KARACHI: Investigators began reviewing the footage recorded by police surveillance cameras installed a few yards from the site of a bomb blast near Kala Board in Malir, where a total of four persons, including three policemen, were killed and four others wounded in an attack on a police van a few minutes after sunset on Tuesday, officials said.
Police investigators associated with the Crime Investigation Department and the Special Investigation Unit (SIU) in coordination with the department's IT section in the first phase tried to acquire the recording of the cameras installed at the Kala Board traffic intersection.“At least two cameras are installed at that place,” said a senior investigator. “Though the site of the blast is a little away from the intersection, the footage may provide an idea of traffic movement on both sides of the busy road and the possible target of the attack.”
Similarly, he said, the nearest site of the surveillance cameras was the Star Gate traffic intersection, which was hardly a kilometre from the blast site.
The video recordings had always been very effective in investigating such cases and helped find key clues to pursue the case, he added.
Dr Seemin Jamali, the head of the emergency unit of the Jinnah Postgraduate Medical Centre, said the wounded were stable though a majority of them had suffered head injuries and fractures.

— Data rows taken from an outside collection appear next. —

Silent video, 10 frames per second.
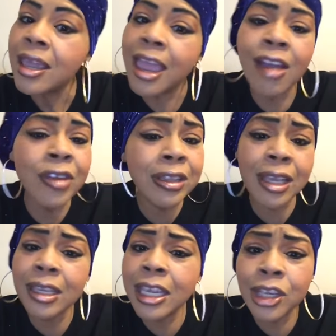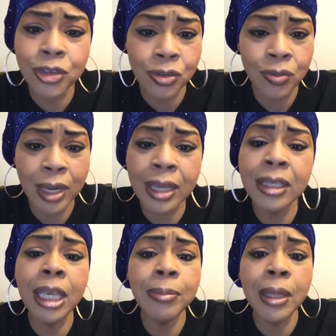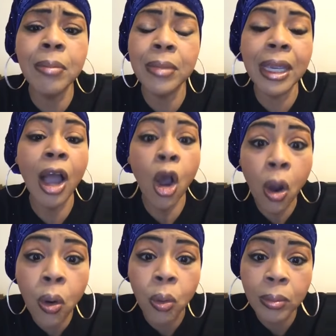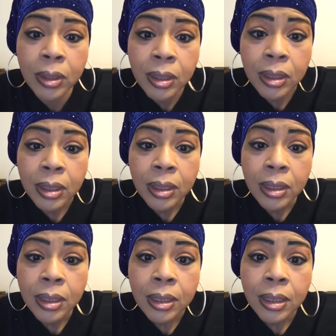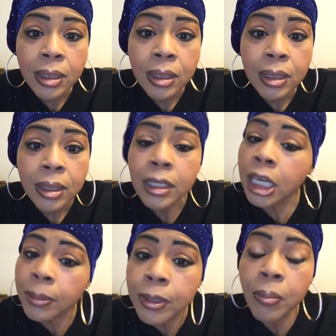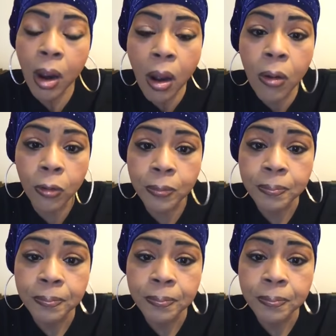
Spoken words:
everything in you and keep them home. Keep them home.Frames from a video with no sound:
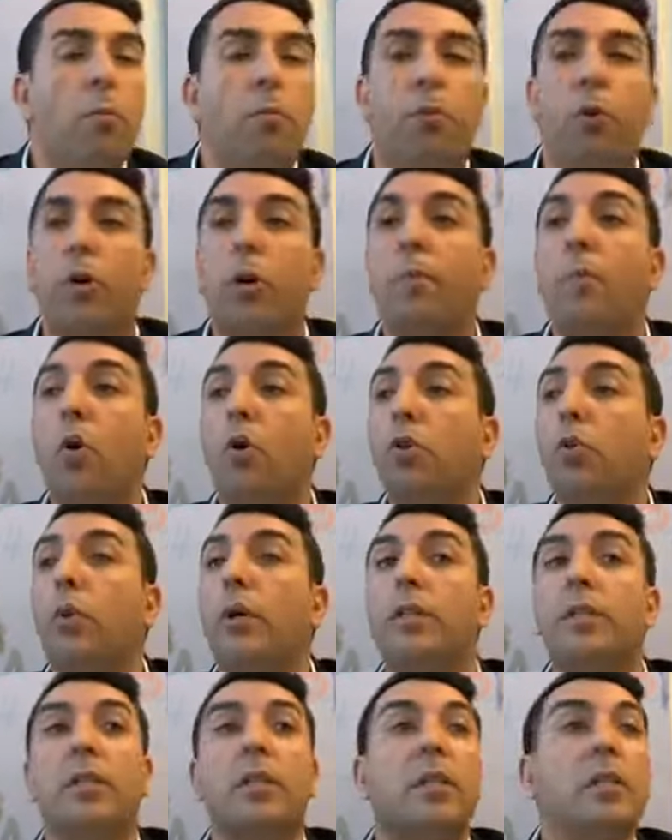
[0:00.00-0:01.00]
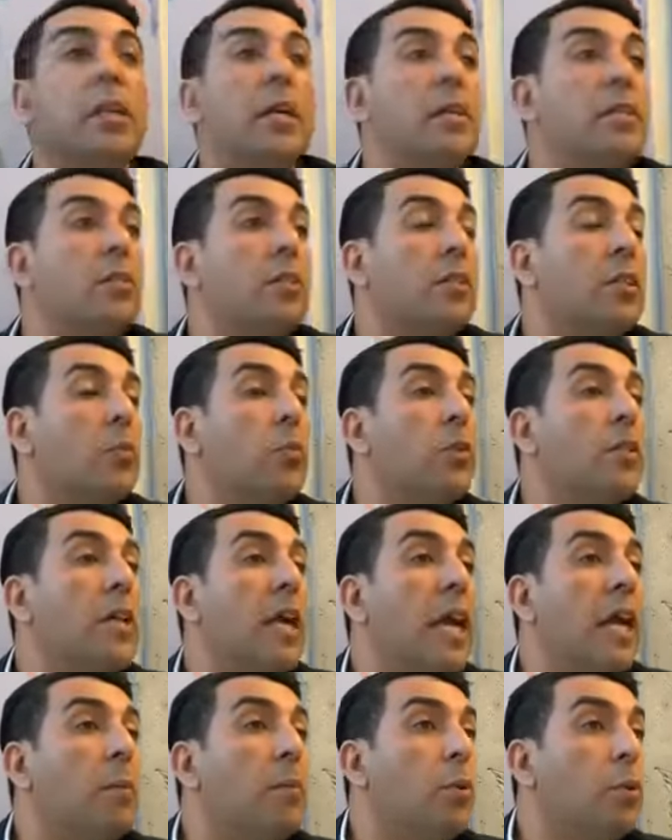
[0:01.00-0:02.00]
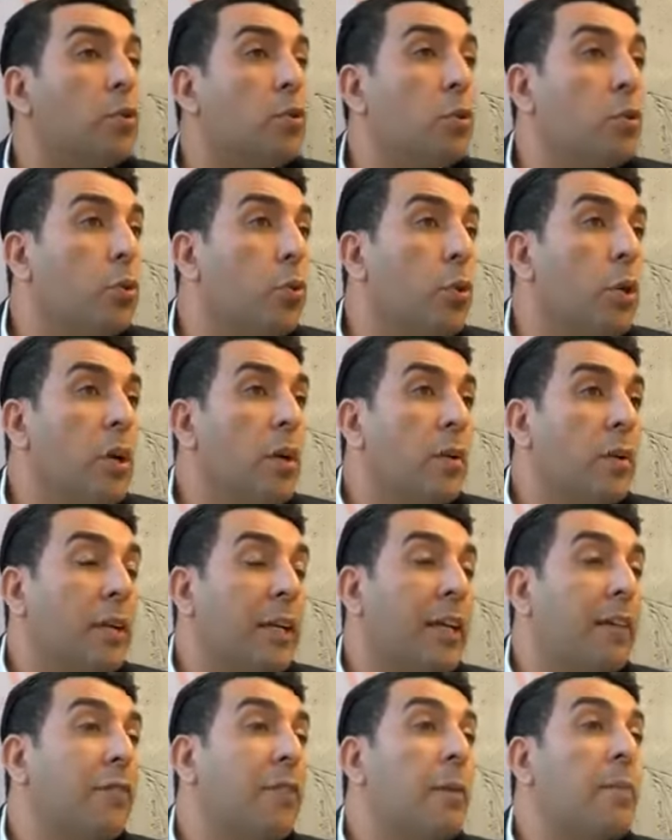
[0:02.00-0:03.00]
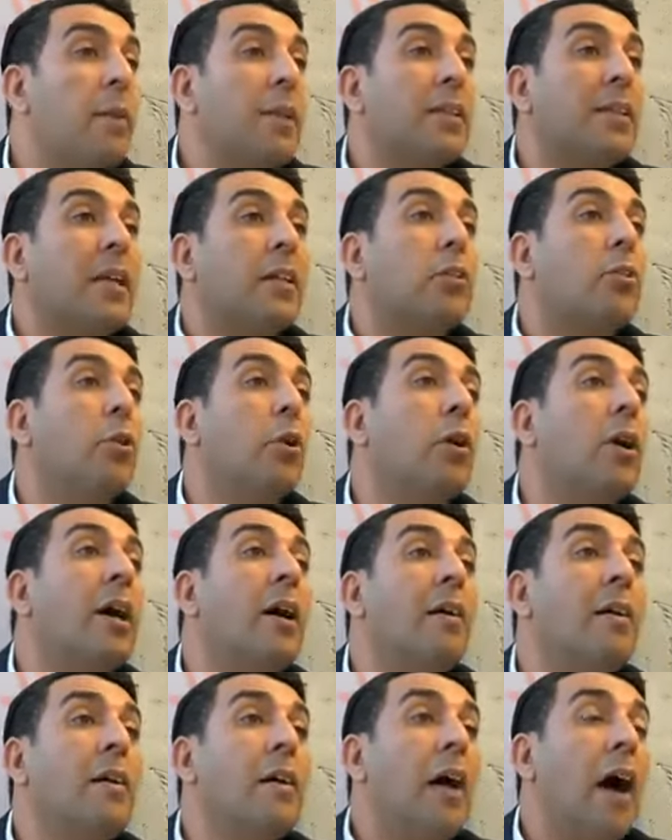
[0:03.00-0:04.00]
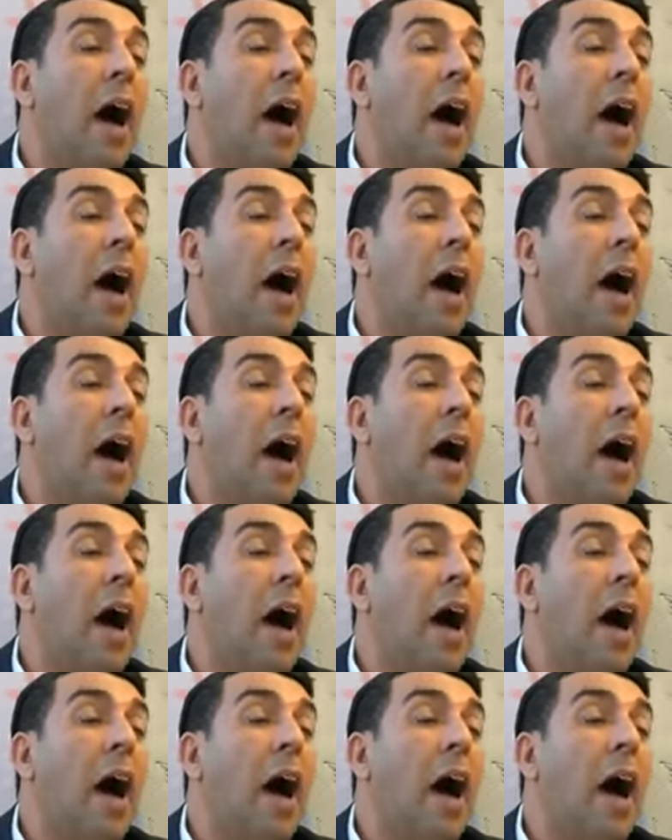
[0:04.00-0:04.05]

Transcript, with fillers: brought him all the way to the desert, and was able to give them Matan Torah.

“Among the injured we have a 10-year-old boy, Mubashir, and Mobina Khatoon, a woman who was hit in the head and an arm. They with the other injured are stable. They might be passing through the area at the time of the explosion,” she added.
To determine the nature of the attack and movement of the suspected attackers, the police IT department that operates the 200 cameras installed across the city for traffic management has archived the entire 24-hour recording of the day for the investigators' assistance.
“On Sharea Faisal we have a camera each at the Star Gate intersection, Drigh Road, Karsaz, Nursery, Tipu Sultan Road, Baloch Colony, Regent Plaza and another couple of places,” said Tabassum Abbasi, Sindh police's IT director.
“We were already on high alert because of Chehlum security and after the incident near Kala Board, our centre became more vigilant. Our system has the entire recording of the area of the incident, which would be available for investigations.”
The Sindh police had only this month taken over the operations of the 200 cameras installed across the city for traffic management under the e-policing project after the provincial ministry of information technology, which designed and financed the system, declined to run it due to financial constraints, official sources said.
With the beginning of 2011, the police acquired the operational control of the 200 cameras installed at 40 locations — mainly busy traffic intersections — in the city under an arrangement with the IT ministry that the police would bear the operational cost.